When I was younger, I spent a lot of time in courthouses.
Not because I was in trouble, but because it was my job. I worked for newspapers and, in those long-ago days, newspapers loved to cover the courts.
The courts provided a newspaperman’s fantasy come true. What stories! True crime tales. Good guys and bad guys. Good cops and bad cops. Celebrities caught driving drunk. Heroes, villains, big verdicts, just plain weird stuff. Lots of action and emotion. Sometimes, it felt a curtain rose on a drama in every corner of the courthouse.
But, to tell the truth, much of the time spent at the courthouse was pretty boring. There could be days—even weeks—of downtime, so we spent a lot of time just sitting around and waiting. And in those days, before cameras were allowed to broadcast from courtrooms, if you wanted to know what happened, you had to be there when it happened.
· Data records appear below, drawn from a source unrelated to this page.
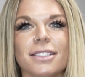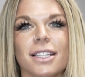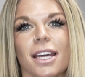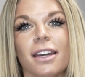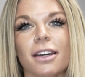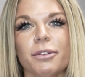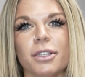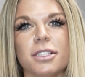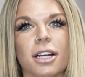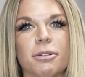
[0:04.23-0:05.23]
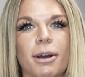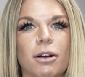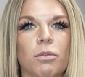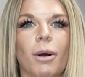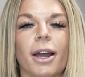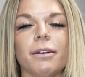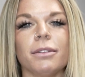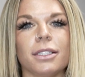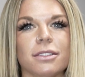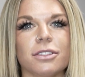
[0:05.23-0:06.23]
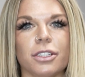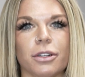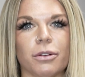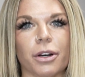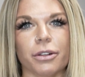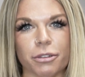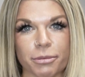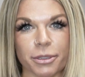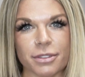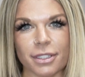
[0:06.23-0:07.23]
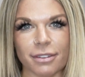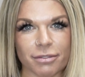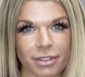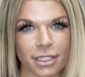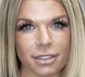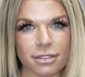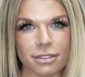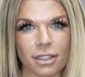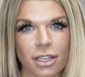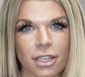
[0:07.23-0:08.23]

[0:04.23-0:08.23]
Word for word: Today, I want to talk about why we need to know our hormones in fitness.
So I spent a lot of time sitting around and waiting for jurors to make up their minds, or for judges to start trials and hearings, or for someone to say or do something—anything—that could make a story. I waited in courtrooms, in hallways outside courtrooms, in judges’ chambers or in D.A.’s offices or in courthouse cafeterias notorious for undrinkable coffee.
And one thing I learned sitting around in courthouses is that the lawyers who sit around in courthouses can turn out to be pretty funny folks. They’ve got nothing to do but tell stories, after all.
Some of their stories were true. Some probably weren’t, but the folks who told them always claimed they were. One story, in particular, I remember hearing at least twice, set in two different courtrooms in two different states, and then again as a sketch on a TV comedy show. So I’m doubting it was true.
But here are a few of the favorite tales I picked up from lawyers, cops and bailiffs who had nothing better to do while waiting than tell courthouse tales.
Some of their stories—little more than one-liners, really—simply deflate the bosses of courthouse, the judges and self-righteous lawyers who have power over others. For instance, one circuit-riding judge was notorious for a story that when he was sent to oversee trials in a small, hot courthouse in a small, hot county, his robe opened when he stood up at the bench to reveal he was wearing nothing but boxers and socks beneath it. Another judge said he once had to stop a trial to let a famous, high-dollar lawyer arguing to the jury know that his fly was down.
Other tales are more in the vein of old “cops/crooks/lawyers (like kids) say and do the darndest things” yarns.
One judge told me the tale of a DeKalb County man who was robbed by two gunmen wearing ski masks. The victim thought he recognized the eyes of one of his friends behind one of the masks, but he wasn’t sure. The next morning, he got an unexpected phone call from the friend, who volunteered—without any prompting—that he wasn’t the man in the ski mask. Cleared that right up. Case closed.
Another story centers on a sleeping juror. In the middle of a sensational rape case, one of the male jurors fell asleep. No one noticed.
A while later, when the victim was recounting the horrible events of the attack, she was so overcome she couldn’t continue talking. The prosecutor asked her to write down on note paper what the attacker had said and done to her. She did. The note was passed to the judge, who glowered at the accused attacker in outrage, and then had it delivered to the jury so they could read it. As it was passed from juror to juror, each read it silently and then turned outraged and scornful looks at the accused.
Finally, a woman juror handed the note to the sleeping man. He opened his eyes, read the note, and stuck it in his pocket. The judge asked the juror to return the note to the bailiff so it could be entered in the trial record. “No sir, judge,” the juror said. “This note is just between this lady here and me.”
OK, I doubt that one really happened. But here’s one I think may have, in part because the prosecutor who told it to me said it did and he’s a federal judge now.
It seems that during a murder trial, the defense lawyer’s strategy was to prove the accused knifed the deceased and killed him in self-defense. No one had seen the fight, the lawyer argued, so no one could dispute that the two men had been fighting for their lives and the accused simply was saving himself.
To hammer home that line of thinking, the defense lawyer asked every witness the same few questions: “You didn’t see the fight, did you?” “You don’t know what happened before the stabbing, correct?” “Mr. Jones already was dead when you first saw the body, right?” The lawyer then sat down.
That final question changed with each witness to reflect the witness’ role in the investigation. It went from “when you examined the body” to “when you took the body to the morgue” to “when you first did whatever you did…” and so on.
Everything was going well through the first several witnesses. Each said yes, they hadn’t seen the fight, and yes, the man was dead when they arrived and looked around or examined or removed the body.
But then the medical examiner took the stand. The defense lawyer seemed to forget whom he was talking to. As the lawyer worked his way through his standard questions, he got to his point, that final question, and thundered, “and Mr. Jones was dead already when you performed the autopsy, correct?”
The medical examiner paused, blinked and replied, “Yes, sir. He was dead before I performed the autopsy. We like to do it that way. It cuts down on the screaming.”
After that, “it cuts down the screaming” became the standard answer to just about any question anybody asked in that courthouse. Sometimes, I use it still.